• _Data to use_

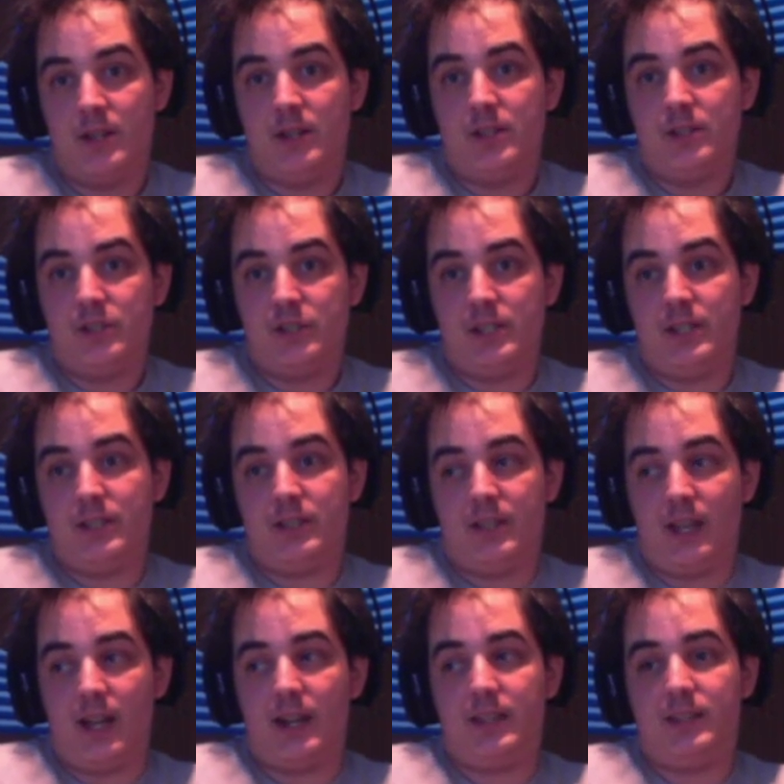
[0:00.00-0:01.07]
she
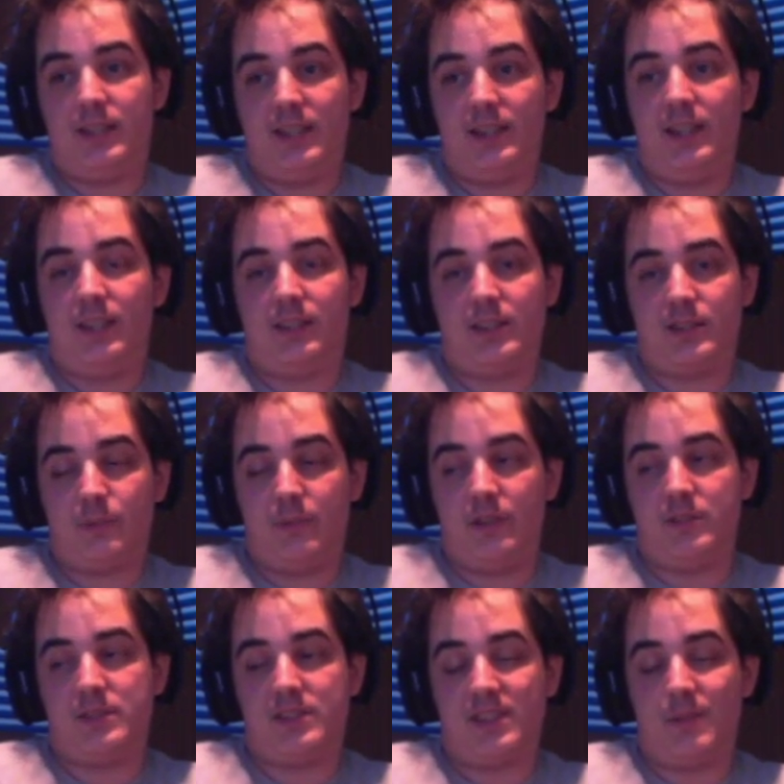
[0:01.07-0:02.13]
kind of did like this
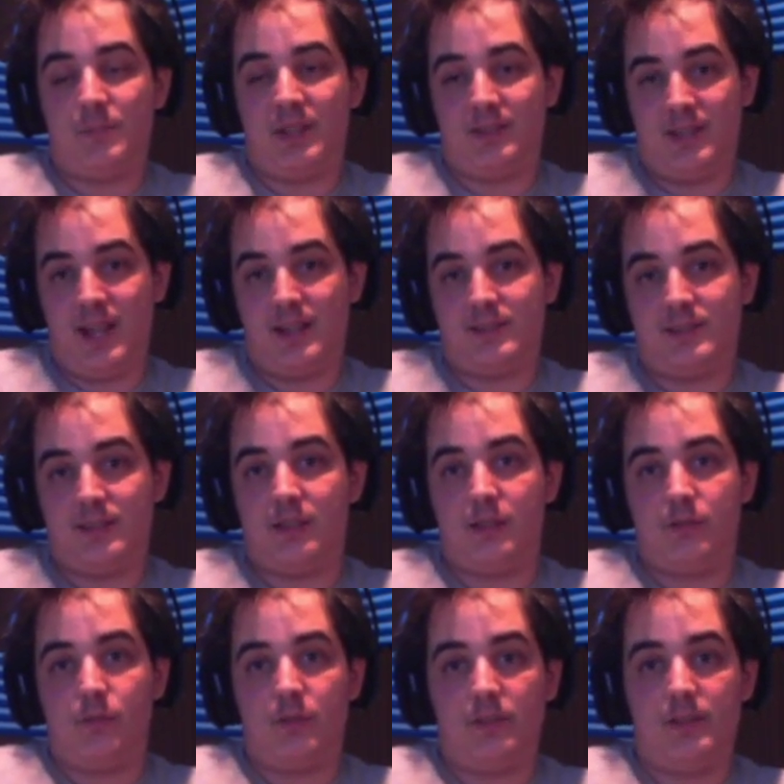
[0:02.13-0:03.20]
weird skipping dance to the
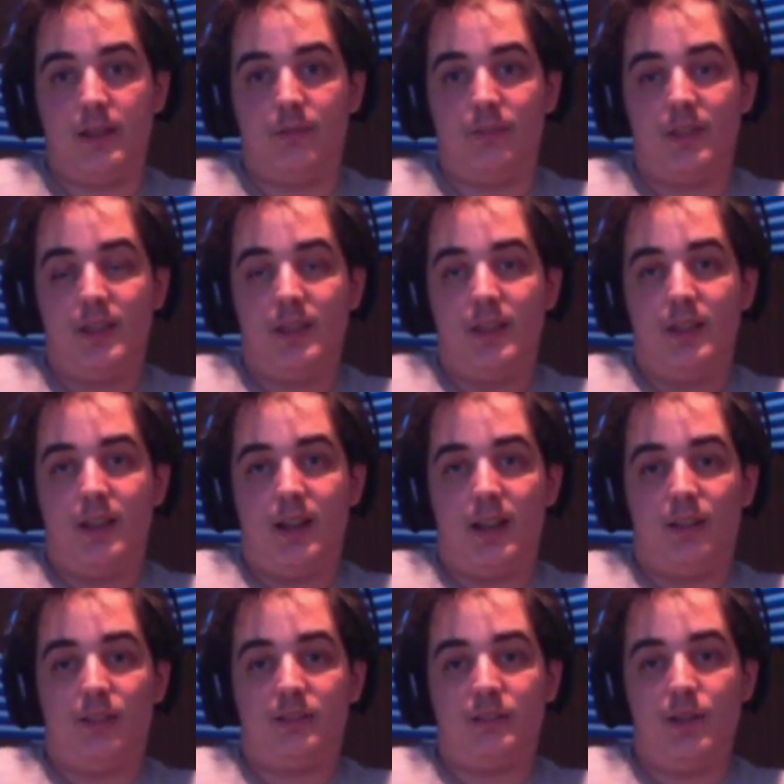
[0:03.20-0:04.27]
door and left. I
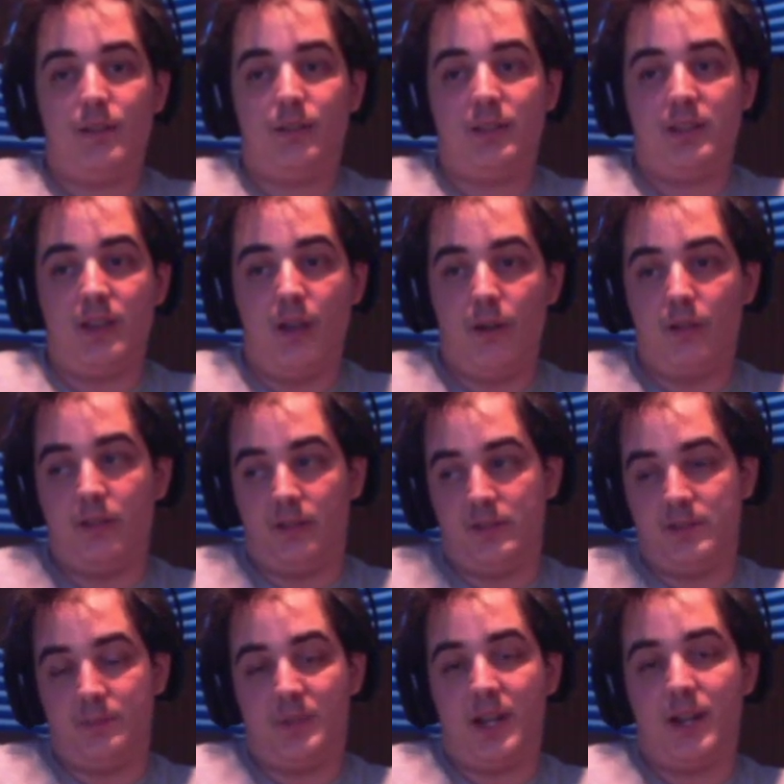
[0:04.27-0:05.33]
looked over to the owner
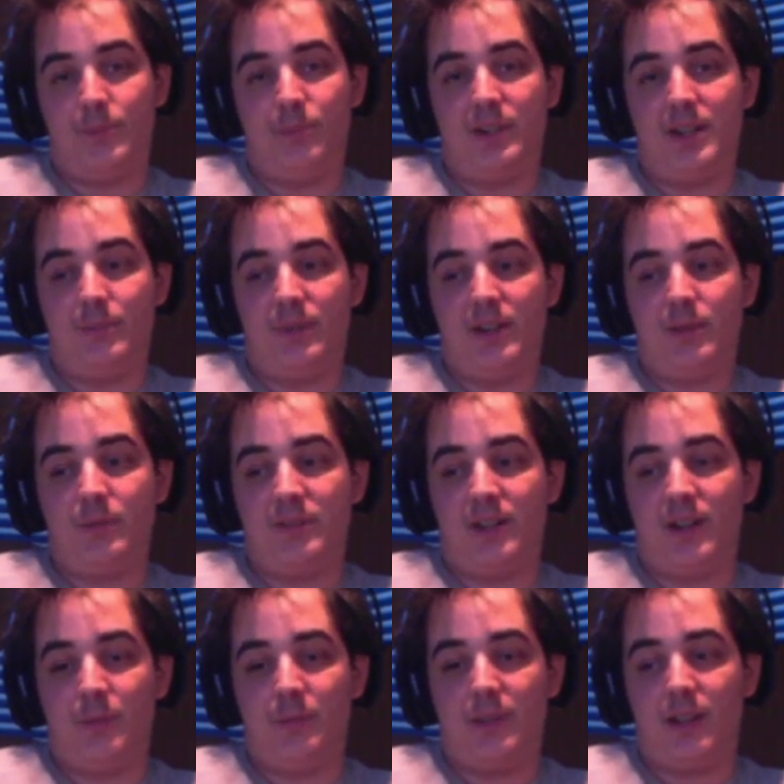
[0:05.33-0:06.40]
because I'm kind of buddy-buddy with him.
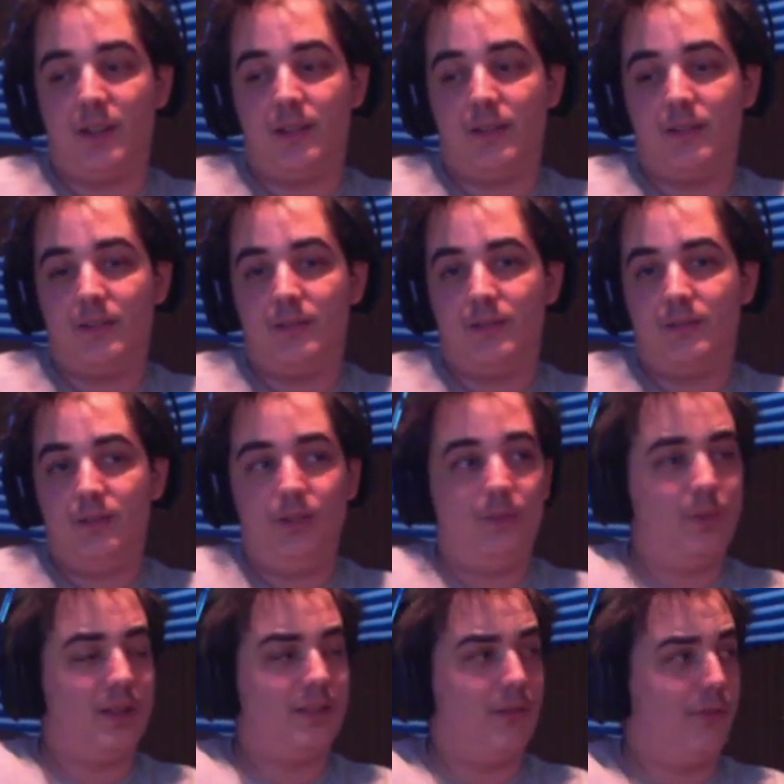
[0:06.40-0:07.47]
I'm like, dude,
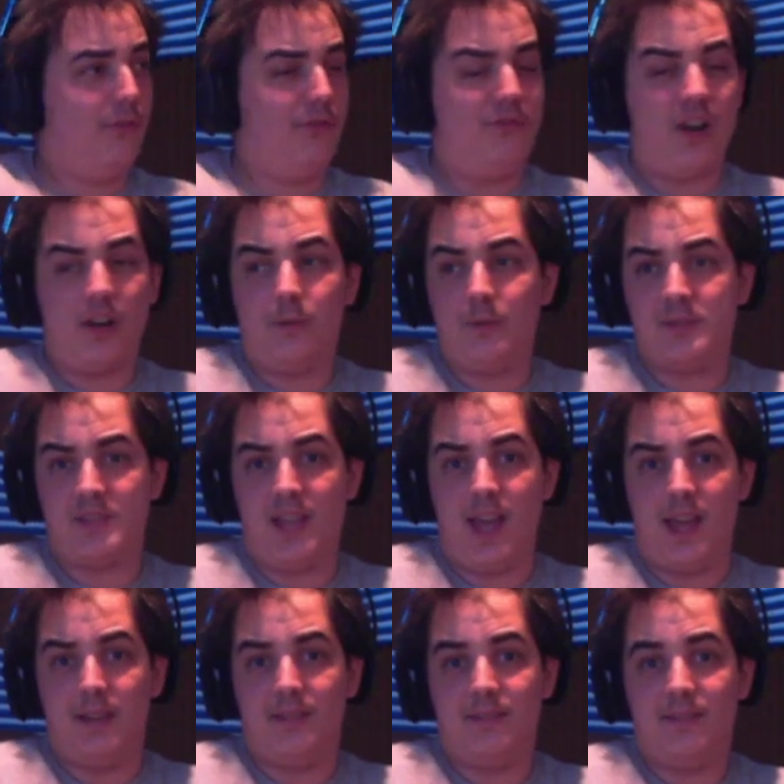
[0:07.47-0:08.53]
what the fuck was
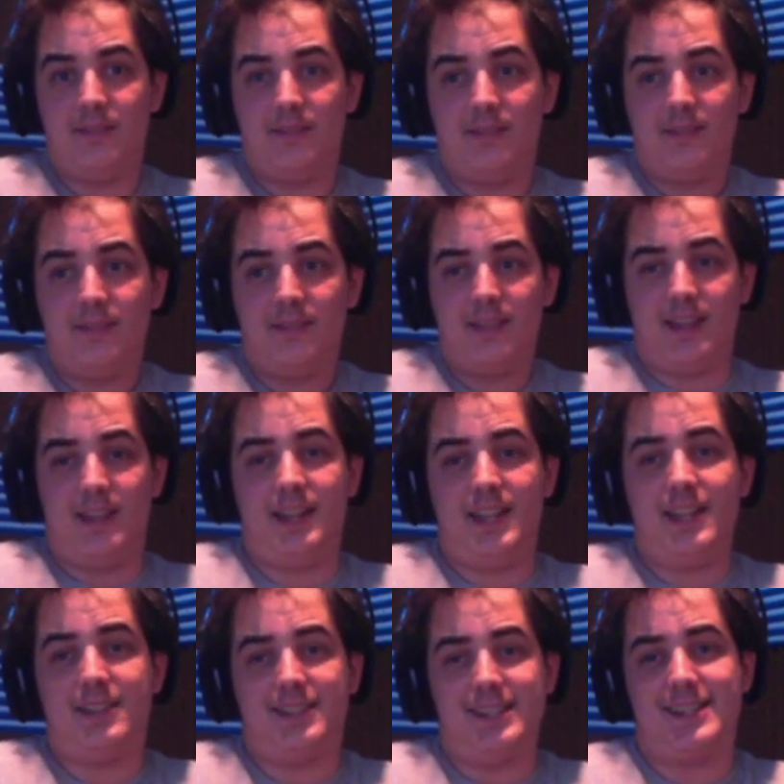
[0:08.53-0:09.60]
that? And
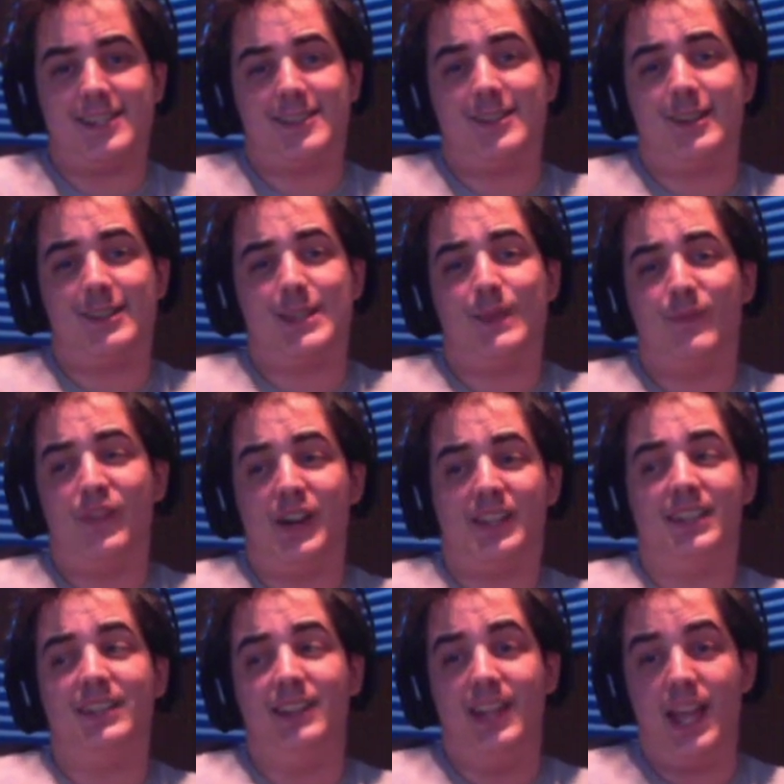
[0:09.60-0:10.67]
he just starts
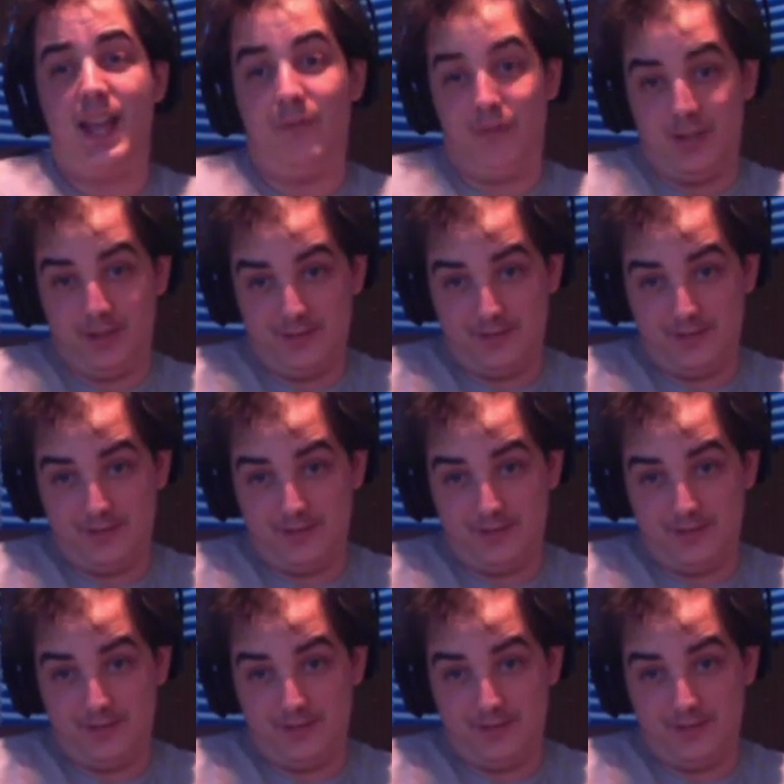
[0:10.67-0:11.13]
fucking laughing.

• _What is needed_
Where a picture appears in the material above, skip it, and print the rest exactly.

• _Solution to this exercise_
[0:00.00-0:01.07]
she
[0:01.07-0:02.13]
kind of did like this
[0:02.13-0:03.20]
weird skipping dance to the
[0:03.20-0:04.27]
door and left. I
[0:04.27-0:05.33]
looked over to the owner
[0:05.33-0:06.40]
because I'm kind of buddy-buddy with him.
[0:06.40-0:07.47]
I'm like, dude,
[0:07.47-0:08.53]
what the fuck was
[0:08.53-0:09.60]
that? And
[0:09.60-0:10.67]
he just starts
[0:10.67-0:11.13]
fucking laughing.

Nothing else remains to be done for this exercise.